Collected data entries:
--------------------------------
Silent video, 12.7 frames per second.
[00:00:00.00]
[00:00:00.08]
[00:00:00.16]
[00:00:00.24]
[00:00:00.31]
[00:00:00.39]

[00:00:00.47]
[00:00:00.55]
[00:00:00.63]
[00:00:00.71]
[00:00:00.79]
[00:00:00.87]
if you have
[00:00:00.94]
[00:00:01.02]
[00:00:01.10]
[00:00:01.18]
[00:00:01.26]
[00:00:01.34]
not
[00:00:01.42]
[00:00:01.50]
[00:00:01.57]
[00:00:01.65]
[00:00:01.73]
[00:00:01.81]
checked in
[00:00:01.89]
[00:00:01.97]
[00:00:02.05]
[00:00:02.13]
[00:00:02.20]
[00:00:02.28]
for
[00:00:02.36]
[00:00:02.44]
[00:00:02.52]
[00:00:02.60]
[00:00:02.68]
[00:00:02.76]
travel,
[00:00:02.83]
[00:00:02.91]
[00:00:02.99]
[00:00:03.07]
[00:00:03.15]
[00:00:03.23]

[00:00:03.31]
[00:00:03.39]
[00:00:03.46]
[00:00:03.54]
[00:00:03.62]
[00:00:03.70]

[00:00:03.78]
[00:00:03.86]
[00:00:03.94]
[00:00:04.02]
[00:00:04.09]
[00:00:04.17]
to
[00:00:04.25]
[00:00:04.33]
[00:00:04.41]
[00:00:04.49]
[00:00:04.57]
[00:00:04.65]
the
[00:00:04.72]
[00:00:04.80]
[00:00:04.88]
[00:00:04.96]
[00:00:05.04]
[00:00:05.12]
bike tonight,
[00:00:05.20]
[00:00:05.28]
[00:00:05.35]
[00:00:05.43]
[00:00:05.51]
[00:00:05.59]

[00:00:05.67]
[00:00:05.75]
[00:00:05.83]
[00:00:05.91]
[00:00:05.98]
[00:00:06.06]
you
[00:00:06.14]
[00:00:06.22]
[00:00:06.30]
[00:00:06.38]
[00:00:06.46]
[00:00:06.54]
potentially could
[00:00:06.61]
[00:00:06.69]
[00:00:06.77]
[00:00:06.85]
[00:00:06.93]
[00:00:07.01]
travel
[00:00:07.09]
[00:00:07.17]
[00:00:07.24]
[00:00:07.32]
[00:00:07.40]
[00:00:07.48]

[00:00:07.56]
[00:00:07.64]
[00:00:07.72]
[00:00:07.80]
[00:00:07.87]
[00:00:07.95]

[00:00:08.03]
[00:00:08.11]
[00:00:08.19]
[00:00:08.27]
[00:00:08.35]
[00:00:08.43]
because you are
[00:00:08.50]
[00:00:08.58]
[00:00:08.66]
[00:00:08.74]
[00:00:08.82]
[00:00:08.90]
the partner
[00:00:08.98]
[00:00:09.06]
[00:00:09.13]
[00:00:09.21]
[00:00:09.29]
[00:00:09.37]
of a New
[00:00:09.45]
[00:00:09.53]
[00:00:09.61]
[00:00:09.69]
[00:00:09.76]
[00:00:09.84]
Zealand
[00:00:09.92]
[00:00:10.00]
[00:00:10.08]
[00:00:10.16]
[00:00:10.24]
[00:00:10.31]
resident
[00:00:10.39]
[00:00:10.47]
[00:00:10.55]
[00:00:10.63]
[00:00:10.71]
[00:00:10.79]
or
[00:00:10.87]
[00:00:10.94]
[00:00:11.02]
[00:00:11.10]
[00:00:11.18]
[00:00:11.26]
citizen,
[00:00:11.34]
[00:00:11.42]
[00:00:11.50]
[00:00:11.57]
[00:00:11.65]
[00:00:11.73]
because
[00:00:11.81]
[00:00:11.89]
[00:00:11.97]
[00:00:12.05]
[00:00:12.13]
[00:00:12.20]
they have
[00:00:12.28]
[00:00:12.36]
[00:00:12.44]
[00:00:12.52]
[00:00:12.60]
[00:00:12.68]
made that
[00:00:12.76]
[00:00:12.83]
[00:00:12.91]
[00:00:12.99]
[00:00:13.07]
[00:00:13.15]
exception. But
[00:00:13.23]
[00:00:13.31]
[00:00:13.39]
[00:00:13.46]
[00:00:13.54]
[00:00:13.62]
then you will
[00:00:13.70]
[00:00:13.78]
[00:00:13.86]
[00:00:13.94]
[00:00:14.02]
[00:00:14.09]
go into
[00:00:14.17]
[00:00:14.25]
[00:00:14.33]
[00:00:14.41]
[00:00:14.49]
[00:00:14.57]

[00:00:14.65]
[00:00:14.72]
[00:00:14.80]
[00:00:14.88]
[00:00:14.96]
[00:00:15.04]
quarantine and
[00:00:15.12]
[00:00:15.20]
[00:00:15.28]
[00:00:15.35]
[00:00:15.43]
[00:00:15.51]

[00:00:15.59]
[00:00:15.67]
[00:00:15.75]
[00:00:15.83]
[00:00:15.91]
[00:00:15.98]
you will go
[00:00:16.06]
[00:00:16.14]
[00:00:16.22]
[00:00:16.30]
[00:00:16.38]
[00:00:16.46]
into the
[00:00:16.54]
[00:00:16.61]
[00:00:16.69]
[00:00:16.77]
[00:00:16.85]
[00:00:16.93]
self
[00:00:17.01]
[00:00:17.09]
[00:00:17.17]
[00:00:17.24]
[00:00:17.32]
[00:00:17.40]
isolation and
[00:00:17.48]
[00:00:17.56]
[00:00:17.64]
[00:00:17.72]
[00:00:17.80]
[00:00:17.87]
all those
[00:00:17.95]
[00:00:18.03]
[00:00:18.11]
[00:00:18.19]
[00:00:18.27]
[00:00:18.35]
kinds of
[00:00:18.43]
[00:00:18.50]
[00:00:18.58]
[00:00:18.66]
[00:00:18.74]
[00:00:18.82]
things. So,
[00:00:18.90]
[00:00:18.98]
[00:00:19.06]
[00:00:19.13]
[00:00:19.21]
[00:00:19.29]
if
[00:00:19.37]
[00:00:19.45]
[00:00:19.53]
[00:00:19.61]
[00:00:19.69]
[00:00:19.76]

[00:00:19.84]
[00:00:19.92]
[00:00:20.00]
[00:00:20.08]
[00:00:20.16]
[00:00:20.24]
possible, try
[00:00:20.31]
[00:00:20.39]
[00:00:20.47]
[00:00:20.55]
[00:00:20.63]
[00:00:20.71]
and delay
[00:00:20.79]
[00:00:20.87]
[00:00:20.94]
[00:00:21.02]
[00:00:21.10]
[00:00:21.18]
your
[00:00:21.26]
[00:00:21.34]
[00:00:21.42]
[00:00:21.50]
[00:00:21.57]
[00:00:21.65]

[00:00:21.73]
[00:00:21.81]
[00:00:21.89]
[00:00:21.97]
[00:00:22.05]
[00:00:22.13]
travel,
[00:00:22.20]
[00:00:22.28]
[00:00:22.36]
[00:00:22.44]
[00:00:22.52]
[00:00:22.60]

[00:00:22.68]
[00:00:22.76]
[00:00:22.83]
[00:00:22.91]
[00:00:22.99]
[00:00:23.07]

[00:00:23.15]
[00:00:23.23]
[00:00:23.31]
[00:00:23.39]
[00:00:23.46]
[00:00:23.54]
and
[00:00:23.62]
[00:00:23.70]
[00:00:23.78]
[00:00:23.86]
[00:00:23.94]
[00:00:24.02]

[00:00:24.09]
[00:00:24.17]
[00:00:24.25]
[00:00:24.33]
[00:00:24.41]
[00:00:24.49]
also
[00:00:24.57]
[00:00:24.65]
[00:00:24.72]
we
--------------------------------
= What needs to be done =
Repeat each entry above, matching every line exactly.

= Exercise result =
Silent video, 12.7 frames per second.
[00:00:00.00]
[00:00:00.08]
[00:00:00.16]
[00:00:00.24]
[00:00:00.31]
[00:00:00.39]

[00:00:00.47]
[00:00:00.55]
[00:00:00.63]
[00:00:00.71]
[00:00:00.79]
[00:00:00.87]
if you have
[00:00:00.94]
[00:00:01.02]
[00:00:01.10]
[00:00:01.18]
[00:00:01.26]
[00:00:01.34]
not
[00:00:01.42]
[00:00:01.50]
[00:00:01.57]
[00:00:01.65]
[00:00:01.73]
[00:00:01.81]
checked in
[00:00:01.89]
[00:00:01.97]
[00:00:02.05]
[00:00:02.13]
[00:00:02.20]
[00:00:02.28]
for
[00:00:02.36]
[00:00:02.44]
[00:00:02.52]
[00:00:02.60]
[00:00:02.68]
[00:00:02.76]
travel,
[00:00:02.83]
[00:00:02.91]
[00:00:02.99]
[00:00:03.07]
[00:00:03.15]
[00:00:03.23]

[00:00:03.31]
[00:00:03.39]
[00:00:03.46]
[00:00:03.54]
[00:00:03.62]
[00:00:03.70]

[00:00:03.78]
[00:00:03.86]
[00:00:03.94]
[00:00:04.02]
[00:00:04.09]
[00:00:04.17]
to
[00:00:04.25]
[00:00:04.33]
[00:00:04.41]
[00:00:04.49]
[00:00:04.57]
[00:00:04.65]
the
[00:00:04.72]
[00:00:04.80]
[00:00:04.88]
[00:00:04.96]
[00:00:05.04]
[00:00:05.12]
bike tonight,
[00:00:05.20]
[00:00:05.28]
[00:00:05.35]
[00:00:05.43]
[00:00:05.51]
[00:00:05.59]

[00:00:05.67]
[00:00:05.75]
[00:00:05.83]
[00:00:05.91]
[00:00:05.98]
[00:00:06.06]
you
[00:00:06.14]
[00:00:06.22]
[00:00:06.30]
[00:00:06.38]
[00:00:06.46]
[00:00:06.54]
potentially could
[00:00:06.61]
[00:00:06.69]
[00:00:06.77]
[00:00:06.85]
[00:00:06.93]
[00:00:07.01]
travel
[00:00:07.09]
[00:00:07.17]
[00:00:07.24]
[00:00:07.32]
[00:00:07.40]
[00:00:07.48]

[00:00:07.56]
[00:00:07.64]
[00:00:07.72]
[00:00:07.80]
[00:00:07.87]
[00:00:07.95]

[00:00:08.03]
[00:00:08.11]
[00:00:08.19]
[00:00:08.27]
[00:00:08.35]
[00:00:08.43]
because you are
[00:00:08.50]
[00:00:08.58]
[00:00:08.66]
[00:00:08.74]
[00:00:08.82]
[00:00:08.90]
the partner
[00:00:08.98]
[00:00:09.06]
[00:00:09.13]
[00:00:09.21]
[00:00:09.29]
[00:00:09.37]
of a New
[00:00:09.45]
[00:00:09.53]
[00:00:09.61]
[00:00:09.69]
[00:00:09.76]
[00:00:09.84]
Zealand
[00:00:09.92]
[00:00:10.00]
[00:00:10.08]
[00:00:10.16]
[00:00:10.24]
[00:00:10.31]
resident
[00:00:10.39]
[00:00:10.47]
[00:00:10.55]
[00:00:10.63]
[00:00:10.71]
[00:00:10.79]
or
[00:00:10.87]
[00:00:10.94]
[00:00:11.02]
[00:00:11.10]
[00:00:11.18]
[00:00:11.26]
citizen,
[00:00:11.34]
[00:00:11.42]
[00:00:11.50]
[00:00:11.57]
[00:00:11.65]
[00:00:11.73]
because
[00:00:11.81]
[00:00:11.89]
[00:00:11.97]
[00:00:12.05]
[00:00:12.13]
[00:00:12.20]
they have
[00:00:12.28]
[00:00:12.36]
[00:00:12.44]
[00:00:12.52]
[00:00:12.60]
[00:00:12.68]
made that
[00:00:12.76]
[00:00:12.83]
[00:00:12.91]
[00:00:12.99]
[00:00:13.07]
[00:00:13.15]
exception. But
[00:00:13.23]
[00:00:13.31]
[00:00:13.39]
[00:00:13.46]
[00:00:13.54]
[00:00:13.62]
then you will
[00:00:13.70]
[00:00:13.78]
[00:00:13.86]
[00:00:13.94]
[00:00:14.02]
[00:00:14.09]
go into
[00:00:14.17]
[00:00:14.25]
[00:00:14.33]
[00:00:14.41]
[00:00:14.49]
[00:00:14.57]

[00:00:14.65]
[00:00:14.72]
[00:00:14.80]
[00:00:14.88]
[00:00:14.96]
[00:00:15.04]
quarantine and
[00:00:15.12]
[00:00:15.20]
[00:00:15.28]
[00:00:15.35]
[00:00:15.43]
[00:00:15.51]

[00:00:15.59]
[00:00:15.67]
[00:00:15.75]
[00:00:15.83]
[00:00:15.91]
[00:00:15.98]
you will go
[00:00:16.06]
[00:00:16.14]
[00:00:16.22]
[00:00:16.30]
[00:00:16.38]
[00:00:16.46]
into the
[00:00:16.54]
[00:00:16.61]
[00:00:16.69]
[00:00:16.77]
[00:00:16.85]
[00:00:16.93]
self
[00:00:17.01]
[00:00:17.09]
[00:00:17.17]
[00:00:17.24]
[00:00:17.32]
[00:00:17.40]
isolation and
[00:00:17.48]
[00:00:17.56]
[00:00:17.64]
[00:00:17.72]
[00:00:17.80]
[00:00:17.87]
all those
[00:00:17.95]
[00:00:18.03]
[00:00:18.11]
[00:00:18.19]
[00:00:18.27]
[00:00:18.35]
kinds of
[00:00:18.43]
[00:00:18.50]
[00:00:18.58]
[00:00:18.66]
[00:00:18.74]
[00:00:18.82]
things. So,
[00:00:18.90]
[00:00:18.98]
[00:00:19.06]
[00:00:19.13]
[00:00:19.21]
[00:00:19.29]
if
[00:00:19.37]
[00:00:19.45]
[00:00:19.53]
[00:00:19.61]
[00:00:19.69]
[00:00:19.76]

[00:00:19.84]
[00:00:19.92]
[00:00:20.00]
[00:00:20.08]
[00:00:20.16]
[00:00:20.24]
possible, try
[00:00:20.31]
[00:00:20.39]
[00:00:20.47]
[00:00:20.55]
[00:00:20.63]
[00:00:20.71]
and delay
[00:00:20.79]
[00:00:20.87]
[00:00:20.94]
[00:00:21.02]
[00:00:21.10]
[00:00:21.18]
your
[00:00:21.26]
[00:00:21.34]
[00:00:21.42]
[00:00:21.50]
[00:00:21.57]
[00:00:21.65]

[00:00:21.73]
[00:00:21.81]
[00:00:21.89]
[00:00:21.97]
[00:00:22.05]
[00:00:22.13]
travel,
[00:00:22.20]
[00:00:22.28]
[00:00:22.36]
[00:00:22.44]
[00:00:22.52]
[00:00:22.60]

[00:00:22.68]
[00:00:22.76]
[00:00:22.83]
[00:00:22.91]
[00:00:22.99]
[00:00:23.07]

[00:00:23.15]
[00:00:23.23]
[00:00:23.31]
[00:00:23.39]
[00:00:23.46]
[00:00:23.54]
and
[00:00:23.62]
[00:00:23.70]
[00:00:23.78]
[00:00:23.86]
[00:00:23.94]
[00:00:24.02]

[00:00:24.09]
[00:00:24.17]
[00:00:24.25]
[00:00:24.33]
[00:00:24.41]
[00:00:24.49]
also
[00:00:24.57]
[00:00:24.65]
[00:00:24.72]
we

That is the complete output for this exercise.